Record set:
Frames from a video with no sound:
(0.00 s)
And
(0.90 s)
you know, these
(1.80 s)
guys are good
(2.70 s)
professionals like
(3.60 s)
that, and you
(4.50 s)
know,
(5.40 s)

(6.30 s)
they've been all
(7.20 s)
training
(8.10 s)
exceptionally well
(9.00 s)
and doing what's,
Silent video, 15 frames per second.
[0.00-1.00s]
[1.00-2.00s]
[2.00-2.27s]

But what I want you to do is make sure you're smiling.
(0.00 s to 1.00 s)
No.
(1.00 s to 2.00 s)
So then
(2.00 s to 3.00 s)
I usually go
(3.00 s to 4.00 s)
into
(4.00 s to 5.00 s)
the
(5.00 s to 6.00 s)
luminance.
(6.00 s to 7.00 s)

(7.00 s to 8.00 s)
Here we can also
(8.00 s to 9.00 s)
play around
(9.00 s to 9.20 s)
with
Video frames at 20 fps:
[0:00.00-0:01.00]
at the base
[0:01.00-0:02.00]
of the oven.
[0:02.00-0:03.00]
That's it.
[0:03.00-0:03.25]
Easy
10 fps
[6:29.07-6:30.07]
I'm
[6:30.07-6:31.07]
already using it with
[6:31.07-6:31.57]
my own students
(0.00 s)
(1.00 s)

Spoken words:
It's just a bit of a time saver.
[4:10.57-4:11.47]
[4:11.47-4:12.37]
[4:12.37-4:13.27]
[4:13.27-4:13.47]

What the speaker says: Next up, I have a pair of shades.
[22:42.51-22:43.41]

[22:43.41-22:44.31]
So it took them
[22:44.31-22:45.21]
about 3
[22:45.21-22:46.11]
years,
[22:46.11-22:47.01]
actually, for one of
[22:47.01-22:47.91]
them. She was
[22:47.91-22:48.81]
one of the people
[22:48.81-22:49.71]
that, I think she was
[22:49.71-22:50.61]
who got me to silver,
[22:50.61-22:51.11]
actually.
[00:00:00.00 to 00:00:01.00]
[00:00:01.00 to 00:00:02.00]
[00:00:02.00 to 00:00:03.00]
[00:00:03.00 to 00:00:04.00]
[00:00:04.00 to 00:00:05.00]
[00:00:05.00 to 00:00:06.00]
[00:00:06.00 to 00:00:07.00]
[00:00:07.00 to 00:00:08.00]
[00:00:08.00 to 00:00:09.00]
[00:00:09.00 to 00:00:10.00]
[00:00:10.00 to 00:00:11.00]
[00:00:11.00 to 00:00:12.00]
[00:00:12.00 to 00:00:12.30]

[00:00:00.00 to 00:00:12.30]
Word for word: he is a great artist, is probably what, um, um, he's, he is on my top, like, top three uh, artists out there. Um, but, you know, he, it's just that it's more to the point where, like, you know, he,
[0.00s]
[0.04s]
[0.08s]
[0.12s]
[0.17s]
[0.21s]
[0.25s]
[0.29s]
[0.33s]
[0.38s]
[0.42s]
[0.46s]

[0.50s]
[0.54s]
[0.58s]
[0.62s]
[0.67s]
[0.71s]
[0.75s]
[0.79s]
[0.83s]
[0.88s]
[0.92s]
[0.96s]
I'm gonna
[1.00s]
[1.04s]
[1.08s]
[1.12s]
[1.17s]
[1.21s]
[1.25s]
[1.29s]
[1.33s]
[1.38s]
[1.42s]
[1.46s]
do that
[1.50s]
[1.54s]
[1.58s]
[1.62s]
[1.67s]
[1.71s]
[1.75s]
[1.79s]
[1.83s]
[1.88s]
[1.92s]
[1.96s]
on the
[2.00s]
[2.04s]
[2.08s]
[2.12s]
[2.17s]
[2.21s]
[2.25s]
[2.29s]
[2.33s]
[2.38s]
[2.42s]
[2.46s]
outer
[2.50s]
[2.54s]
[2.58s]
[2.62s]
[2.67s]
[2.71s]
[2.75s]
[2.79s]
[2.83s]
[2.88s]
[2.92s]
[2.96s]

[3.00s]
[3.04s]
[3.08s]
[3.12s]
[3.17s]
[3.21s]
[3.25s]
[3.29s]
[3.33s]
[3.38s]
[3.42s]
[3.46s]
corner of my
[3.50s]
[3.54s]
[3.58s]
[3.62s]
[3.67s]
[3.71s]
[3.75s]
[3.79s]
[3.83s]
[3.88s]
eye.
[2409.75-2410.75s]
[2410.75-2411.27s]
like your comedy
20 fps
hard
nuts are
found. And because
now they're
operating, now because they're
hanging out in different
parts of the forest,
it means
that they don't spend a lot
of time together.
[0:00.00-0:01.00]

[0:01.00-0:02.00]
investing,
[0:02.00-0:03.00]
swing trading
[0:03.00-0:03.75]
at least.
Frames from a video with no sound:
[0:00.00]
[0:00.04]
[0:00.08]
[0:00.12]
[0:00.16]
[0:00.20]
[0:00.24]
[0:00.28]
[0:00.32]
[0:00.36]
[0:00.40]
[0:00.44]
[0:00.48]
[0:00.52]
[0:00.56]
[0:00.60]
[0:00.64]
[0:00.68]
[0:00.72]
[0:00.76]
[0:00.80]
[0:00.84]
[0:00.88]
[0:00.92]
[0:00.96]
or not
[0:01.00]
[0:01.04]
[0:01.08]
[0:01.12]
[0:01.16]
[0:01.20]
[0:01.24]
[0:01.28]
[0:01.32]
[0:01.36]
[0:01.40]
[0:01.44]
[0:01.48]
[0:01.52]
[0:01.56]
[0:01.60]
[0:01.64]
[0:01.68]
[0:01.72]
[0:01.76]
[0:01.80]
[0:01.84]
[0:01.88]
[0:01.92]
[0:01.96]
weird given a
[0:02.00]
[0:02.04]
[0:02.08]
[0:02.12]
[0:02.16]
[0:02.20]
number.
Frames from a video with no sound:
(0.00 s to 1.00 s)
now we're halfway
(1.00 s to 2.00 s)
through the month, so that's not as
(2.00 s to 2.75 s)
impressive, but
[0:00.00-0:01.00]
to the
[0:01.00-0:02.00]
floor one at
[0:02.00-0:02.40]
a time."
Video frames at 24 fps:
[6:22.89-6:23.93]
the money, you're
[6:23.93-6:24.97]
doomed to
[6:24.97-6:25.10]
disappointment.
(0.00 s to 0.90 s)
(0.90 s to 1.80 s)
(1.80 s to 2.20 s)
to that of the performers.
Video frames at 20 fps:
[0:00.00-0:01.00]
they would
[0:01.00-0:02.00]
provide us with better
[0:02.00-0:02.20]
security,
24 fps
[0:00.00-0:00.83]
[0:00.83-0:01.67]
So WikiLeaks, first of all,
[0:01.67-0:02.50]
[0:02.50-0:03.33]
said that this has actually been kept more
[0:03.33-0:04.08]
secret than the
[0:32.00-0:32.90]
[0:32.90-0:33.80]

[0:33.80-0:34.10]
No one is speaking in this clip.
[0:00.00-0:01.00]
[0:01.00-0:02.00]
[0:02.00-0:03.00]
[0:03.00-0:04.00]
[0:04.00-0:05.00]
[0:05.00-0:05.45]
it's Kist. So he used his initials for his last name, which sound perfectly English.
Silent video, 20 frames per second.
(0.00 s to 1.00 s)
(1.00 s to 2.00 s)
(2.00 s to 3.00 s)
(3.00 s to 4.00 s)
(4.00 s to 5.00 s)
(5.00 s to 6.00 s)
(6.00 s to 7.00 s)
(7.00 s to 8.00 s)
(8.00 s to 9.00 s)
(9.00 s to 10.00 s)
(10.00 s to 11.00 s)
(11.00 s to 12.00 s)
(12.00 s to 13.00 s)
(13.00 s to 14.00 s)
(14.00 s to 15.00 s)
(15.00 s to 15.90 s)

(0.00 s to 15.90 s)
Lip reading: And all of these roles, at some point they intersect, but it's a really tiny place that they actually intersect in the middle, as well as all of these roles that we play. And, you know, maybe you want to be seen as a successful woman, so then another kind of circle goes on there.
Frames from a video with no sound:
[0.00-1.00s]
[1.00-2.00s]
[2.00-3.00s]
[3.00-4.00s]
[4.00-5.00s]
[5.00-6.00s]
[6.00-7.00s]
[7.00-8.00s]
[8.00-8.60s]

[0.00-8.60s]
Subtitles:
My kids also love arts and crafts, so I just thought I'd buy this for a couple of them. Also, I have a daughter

Assignment:
Please copy out each line of the listing above that contains the string "Silent".

Result for this task:
Silent video, 15 frames per second.
Silent video, 20 frames per second.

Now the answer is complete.